Evidentemente il potere lo rende cieco da non vedere l'erosione continua del suo partito che, tenendo conto della percentuale degli astenuti, rappresenta appena il 15 per cento della popolazione; e sordo da non sentire i mugugni di una minoranza, sì, frastagliata, ma in continua ebollizione. Su Repubblica del 30 marzo scorso Thomas Piketty si chiedeva come mai le masse abbiano voltano le spalle ai partiti di centrosinistra che sostengono di difenderle. La risposta che si dava era semplicemente perché i partiti di centrosinistra non le difendono più ormai da tempo.

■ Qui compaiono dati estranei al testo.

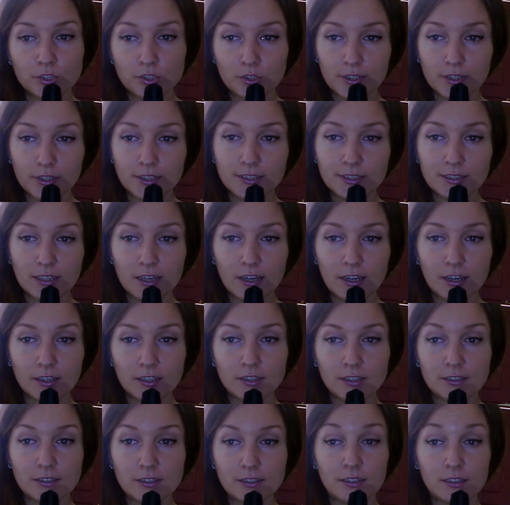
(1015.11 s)
to India
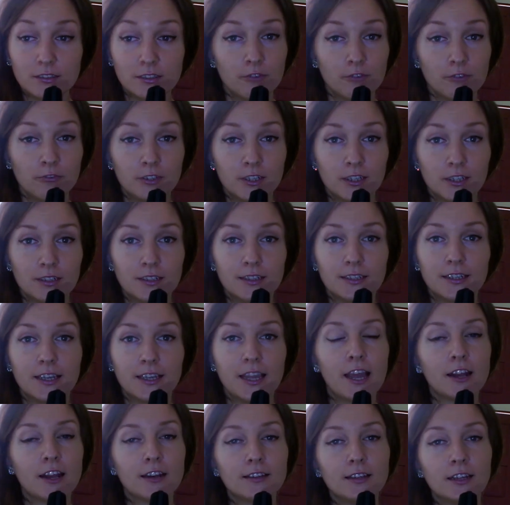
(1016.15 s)
is definitely
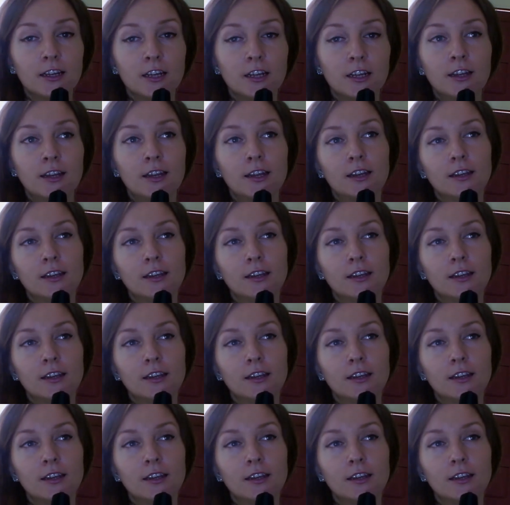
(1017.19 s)
Kerala.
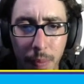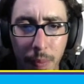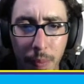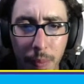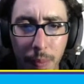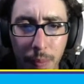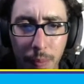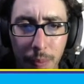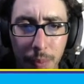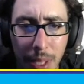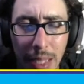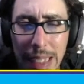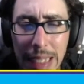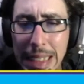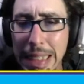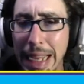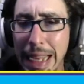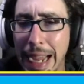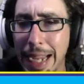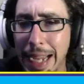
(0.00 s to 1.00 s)
At least the
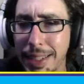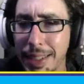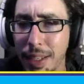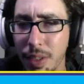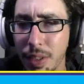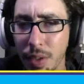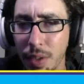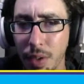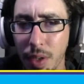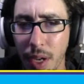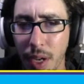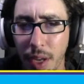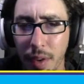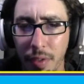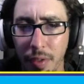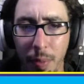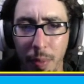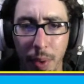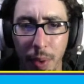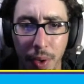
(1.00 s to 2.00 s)
assets look kind of
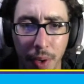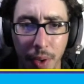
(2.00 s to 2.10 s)
familiar.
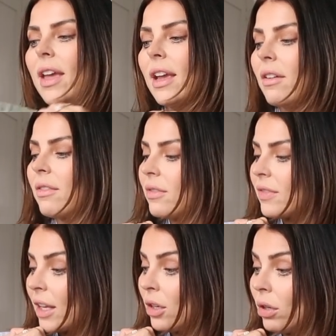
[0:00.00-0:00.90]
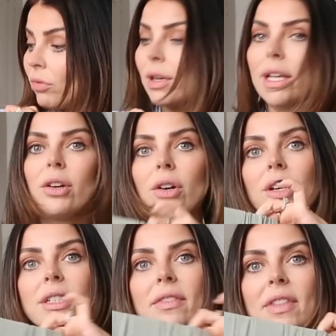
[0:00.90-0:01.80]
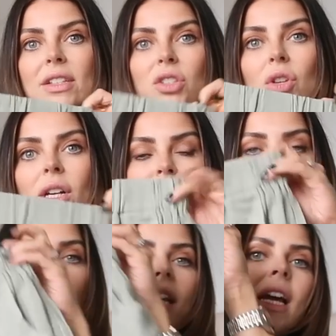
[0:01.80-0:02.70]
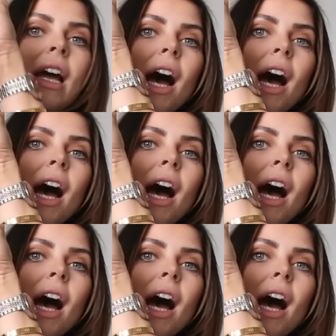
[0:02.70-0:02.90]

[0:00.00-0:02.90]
They look really good. They're stretchy.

Oggi, noi ci si trova di fronte ad una "ex-sinistra" che si è sostituita alla destra, che ne fa le veci e ne realizza le "riforme".
Raniero la Valle, in un suo recente articolo, segna le tappe disgraziate di questo degrado e, chiamiamola così, dell'eutanasia della democrazia:
"Fin dal 1971 le riforme monetarie ed economiche di Nixon, di Reagan, della Thatcher, i minuziosi trattati europei sulla sovranità della concorrenza e dei mercati, la separazione tra Banca d'Italia e autorità di governo, la rinunzia degli Stati a battere moneta, senza che i nuovi produttori di moneta dipendano da nessuno, e meno ancora rispondano a istanze democratiche, hanno tolto alle Repubbliche, cioè al potere politico e alla sovranità popolare ogni possibilità di governare l'economia e di perseguire i fini di promozione e di felicità umana che essi stessi si erano assegnati".
Il fine della politica, ormai da tempo, non è più la promozione e il benessere del popolo, bensì l'apertura al mercato. Ma questa è anche la sua fine!